What the task requires → Repeat the records word for word, excluding any picture.

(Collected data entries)
┄┄┄┄┄┄
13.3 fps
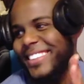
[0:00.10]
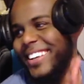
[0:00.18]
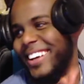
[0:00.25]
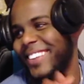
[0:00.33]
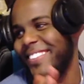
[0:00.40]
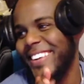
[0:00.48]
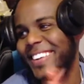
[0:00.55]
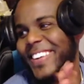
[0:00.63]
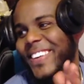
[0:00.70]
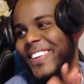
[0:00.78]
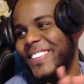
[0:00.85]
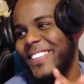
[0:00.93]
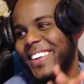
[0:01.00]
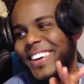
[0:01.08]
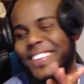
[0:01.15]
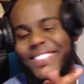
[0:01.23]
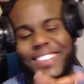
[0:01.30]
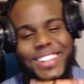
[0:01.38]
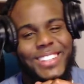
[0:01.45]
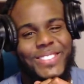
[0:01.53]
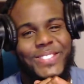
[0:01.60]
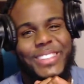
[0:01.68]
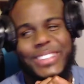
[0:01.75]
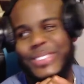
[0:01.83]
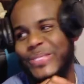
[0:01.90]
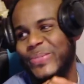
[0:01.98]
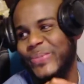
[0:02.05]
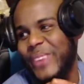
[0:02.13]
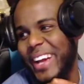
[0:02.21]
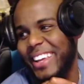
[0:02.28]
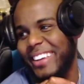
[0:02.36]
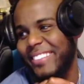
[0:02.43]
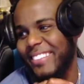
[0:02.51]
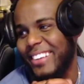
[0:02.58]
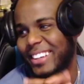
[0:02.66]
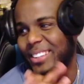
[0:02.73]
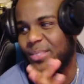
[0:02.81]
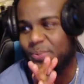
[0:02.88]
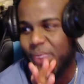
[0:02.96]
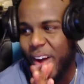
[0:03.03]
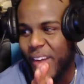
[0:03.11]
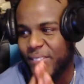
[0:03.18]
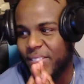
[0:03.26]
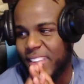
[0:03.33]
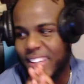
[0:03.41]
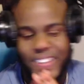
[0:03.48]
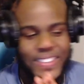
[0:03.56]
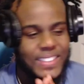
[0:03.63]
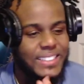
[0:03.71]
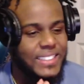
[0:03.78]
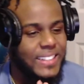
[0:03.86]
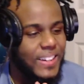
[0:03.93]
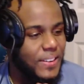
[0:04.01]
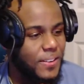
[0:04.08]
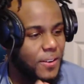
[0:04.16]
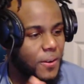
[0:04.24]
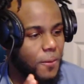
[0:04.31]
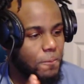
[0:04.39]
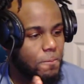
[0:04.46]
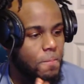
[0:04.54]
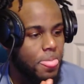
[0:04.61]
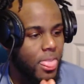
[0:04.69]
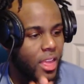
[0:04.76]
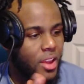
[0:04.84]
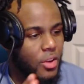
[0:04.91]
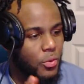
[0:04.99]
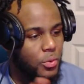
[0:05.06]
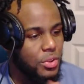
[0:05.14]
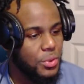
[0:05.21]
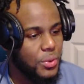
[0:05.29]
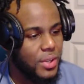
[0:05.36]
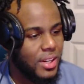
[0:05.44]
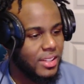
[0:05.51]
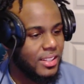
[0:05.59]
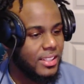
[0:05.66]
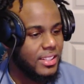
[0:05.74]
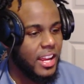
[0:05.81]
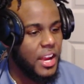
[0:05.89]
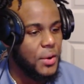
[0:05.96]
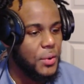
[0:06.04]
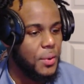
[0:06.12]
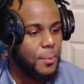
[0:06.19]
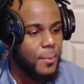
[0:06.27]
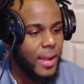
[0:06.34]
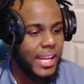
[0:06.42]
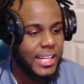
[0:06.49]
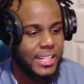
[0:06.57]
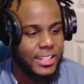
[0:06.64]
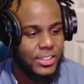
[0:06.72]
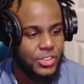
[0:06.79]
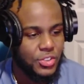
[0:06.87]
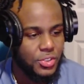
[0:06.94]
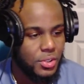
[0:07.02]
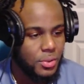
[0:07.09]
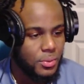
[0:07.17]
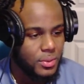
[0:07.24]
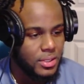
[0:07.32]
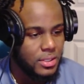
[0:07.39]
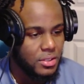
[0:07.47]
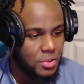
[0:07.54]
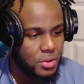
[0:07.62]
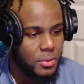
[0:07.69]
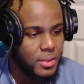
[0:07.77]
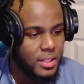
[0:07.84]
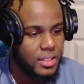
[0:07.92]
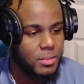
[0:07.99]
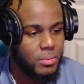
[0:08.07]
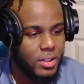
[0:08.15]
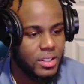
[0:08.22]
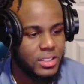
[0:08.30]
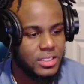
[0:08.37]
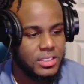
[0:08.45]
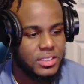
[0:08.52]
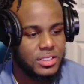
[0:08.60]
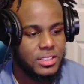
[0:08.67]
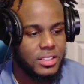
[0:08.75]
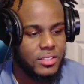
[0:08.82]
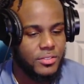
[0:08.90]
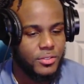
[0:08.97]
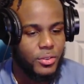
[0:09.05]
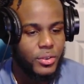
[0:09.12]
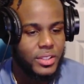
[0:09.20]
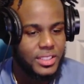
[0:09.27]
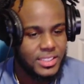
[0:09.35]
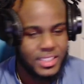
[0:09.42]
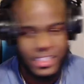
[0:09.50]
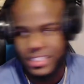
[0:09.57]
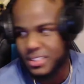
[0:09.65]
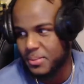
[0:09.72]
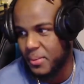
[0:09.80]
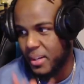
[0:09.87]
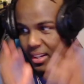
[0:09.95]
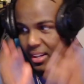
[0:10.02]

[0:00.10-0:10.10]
here we go, man. What is what is bracket? What is popping, y'all? Um, we doing another Harry Mack Guerrilla Guerrilla Bars 46, man.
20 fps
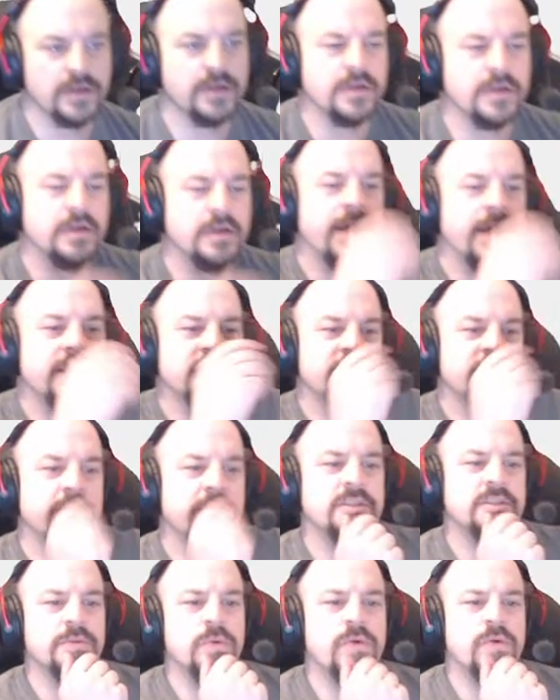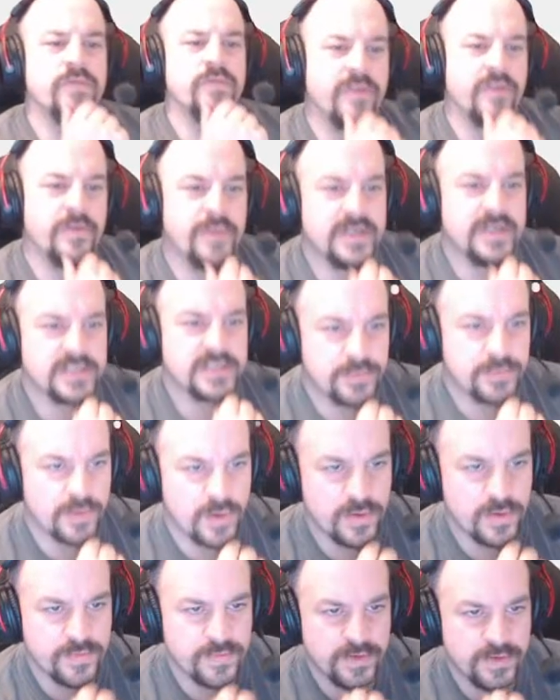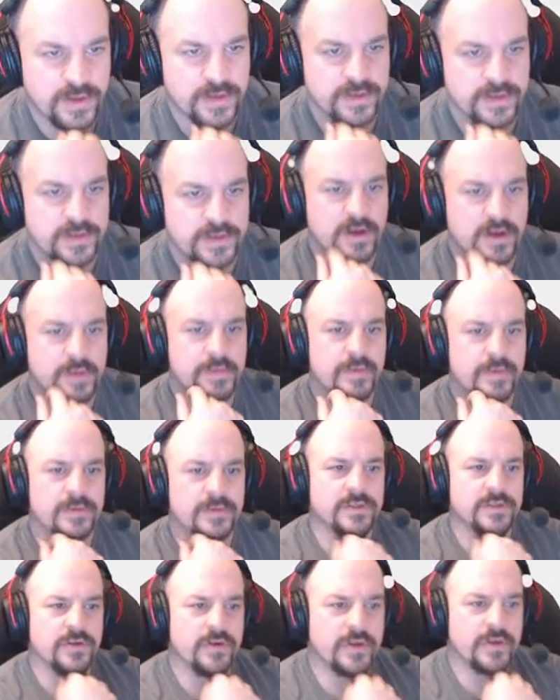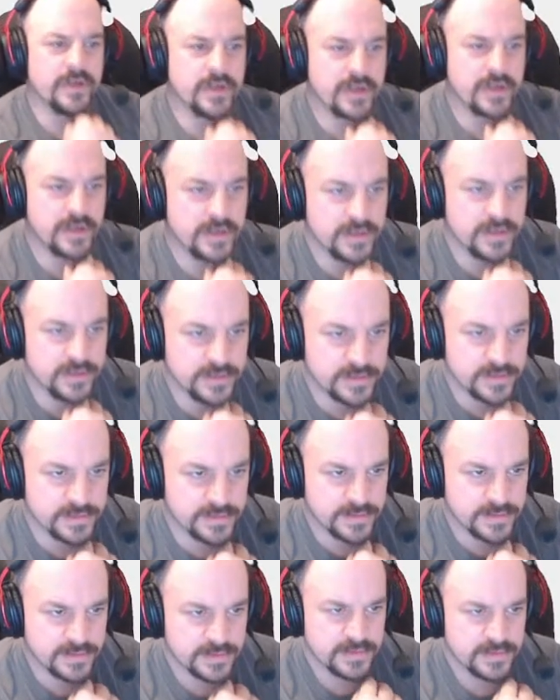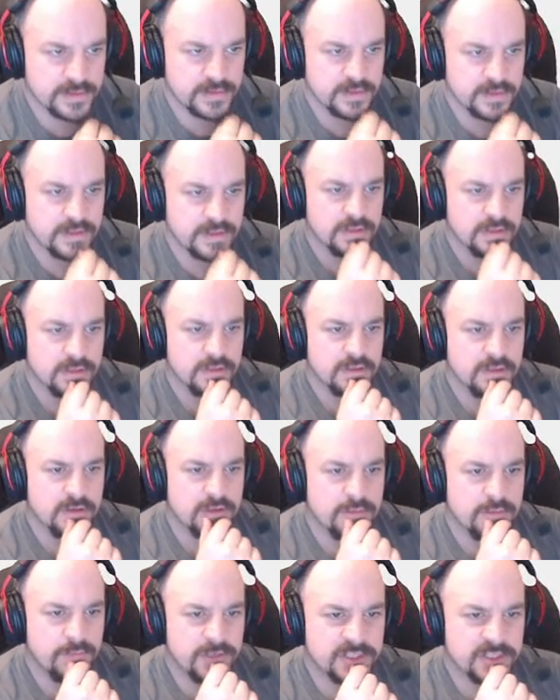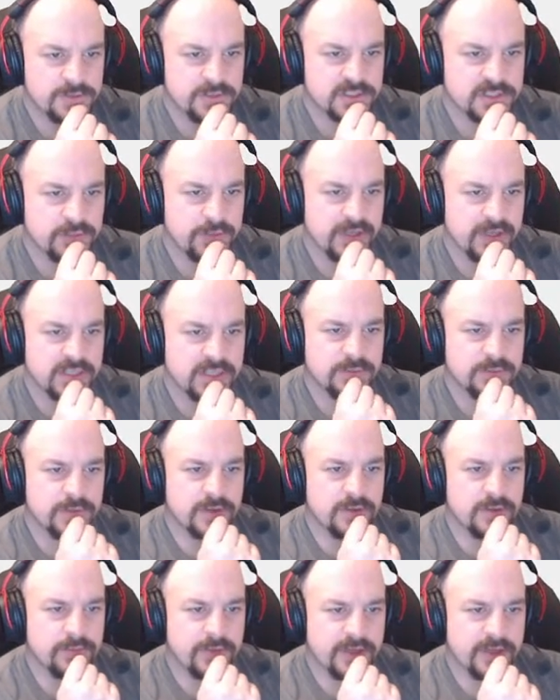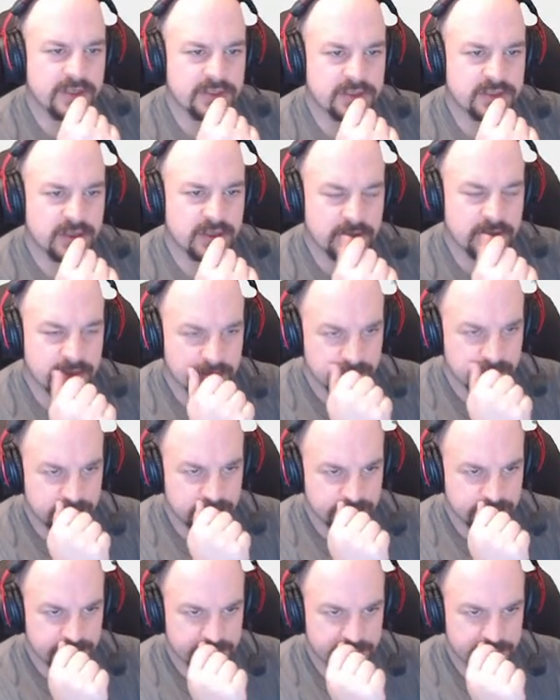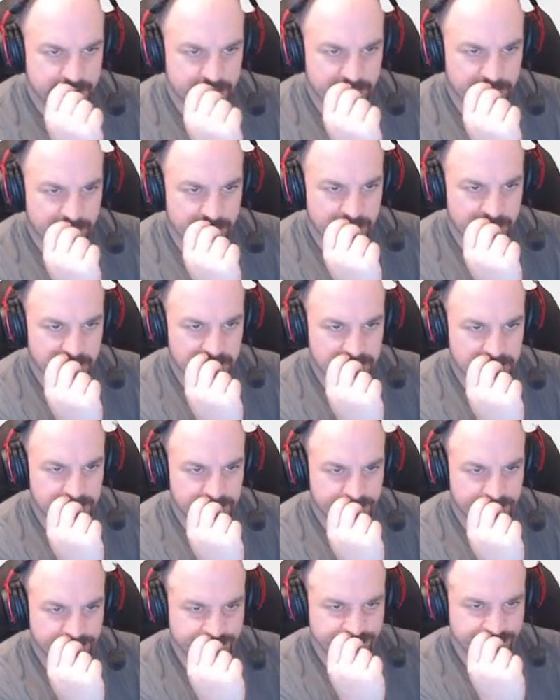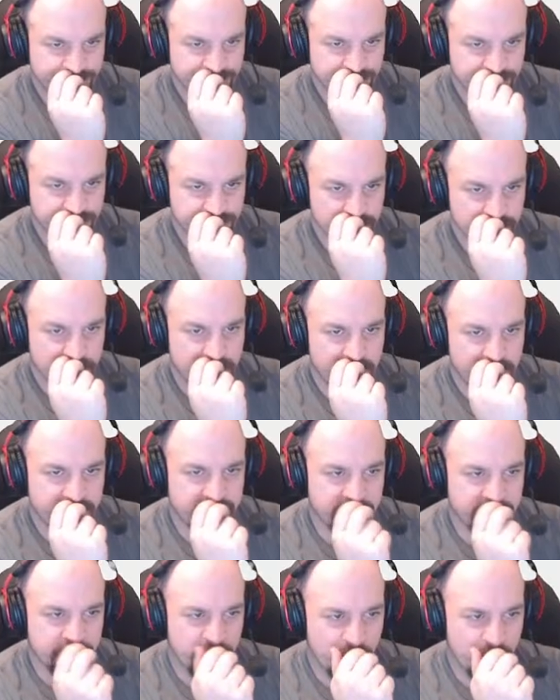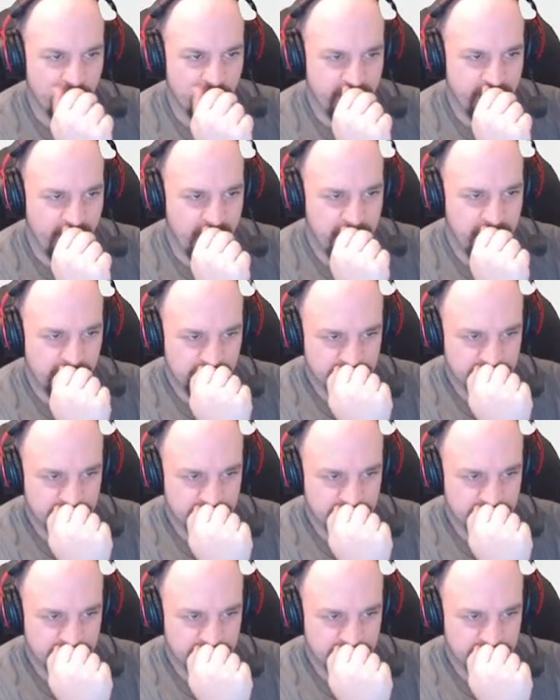SMS support for very basic profiling and time memories are turning it on. Measurements are based on single run of the importer.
┄┄┄┄┄┄
Worked solution →
13.3 fps
[0:00.10]
[0:00.18]
[0:00.25]
[0:00.33]
[0:00.40]
[0:00.48]
[0:00.55]
[0:00.63]
[0:00.70]
[0:00.78]
[0:00.85]
[0:00.93]
[0:01.00]
[0:01.08]
[0:01.15]
[0:01.23]
[0:01.30]
[0:01.38]
[0:01.45]
[0:01.53]
[0:01.60]
[0:01.68]
[0:01.75]
[0:01.83]
[0:01.90]
[0:01.98]
[0:02.05]
[0:02.13]
[0:02.21]
[0:02.28]
[0:02.36]
[0:02.43]
[0:02.51]
[0:02.58]
[0:02.66]
[0:02.73]
[0:02.81]
[0:02.88]
[0:02.96]
[0:03.03]
[0:03.11]
[0:03.18]
[0:03.26]
[0:03.33]
[0:03.41]
[0:03.48]
[0:03.56]
[0:03.63]
[0:03.71]
[0:03.78]
[0:03.86]
[0:03.93]
[0:04.01]
[0:04.08]
[0:04.16]
[0:04.24]
[0:04.31]
[0:04.39]
[0:04.46]
[0:04.54]
[0:04.61]
[0:04.69]
[0:04.76]
[0:04.84]
[0:04.91]
[0:04.99]
[0:05.06]
[0:05.14]
[0:05.21]
[0:05.29]
[0:05.36]
[0:05.44]
[0:05.51]
[0:05.59]
[0:05.66]
[0:05.74]
[0:05.81]
[0:05.89]
[0:05.96]
[0:06.04]
[0:06.12]
[0:06.19]
[0:06.27]
[0:06.34]
[0:06.42]
[0:06.49]
[0:06.57]
[0:06.64]
[0:06.72]
[0:06.79]
[0:06.87]
[0:06.94]
[0:07.02]
[0:07.09]
[0:07.17]
[0:07.24]
[0:07.32]
[0:07.39]
[0:07.47]
[0:07.54]
[0:07.62]
[0:07.69]
[0:07.77]
[0:07.84]
[0:07.92]
[0:07.99]
[0:08.07]
[0:08.15]
[0:08.22]
[0:08.30]
[0:08.37]
[0:08.45]
[0:08.52]
[0:08.60]
[0:08.67]
[0:08.75]
[0:08.82]
[0:08.90]
[0:08.97]
[0:09.05]
[0:09.12]
[0:09.20]
[0:09.27]
[0:09.35]
[0:09.42]
[0:09.50]
[0:09.57]
[0:09.65]
[0:09.72]
[0:09.80]
[0:09.87]
[0:09.95]
[0:10.02]

[0:00.10-0:10.10]
here we go, man. What is what is bracket? What is popping, y'all? Um, we doing another Harry Mack Guerrilla Guerrilla Bars 46, man.
20 fps
SMS support for very basic profiling and time memories are turning it on. Measurements are based on single run of the importer.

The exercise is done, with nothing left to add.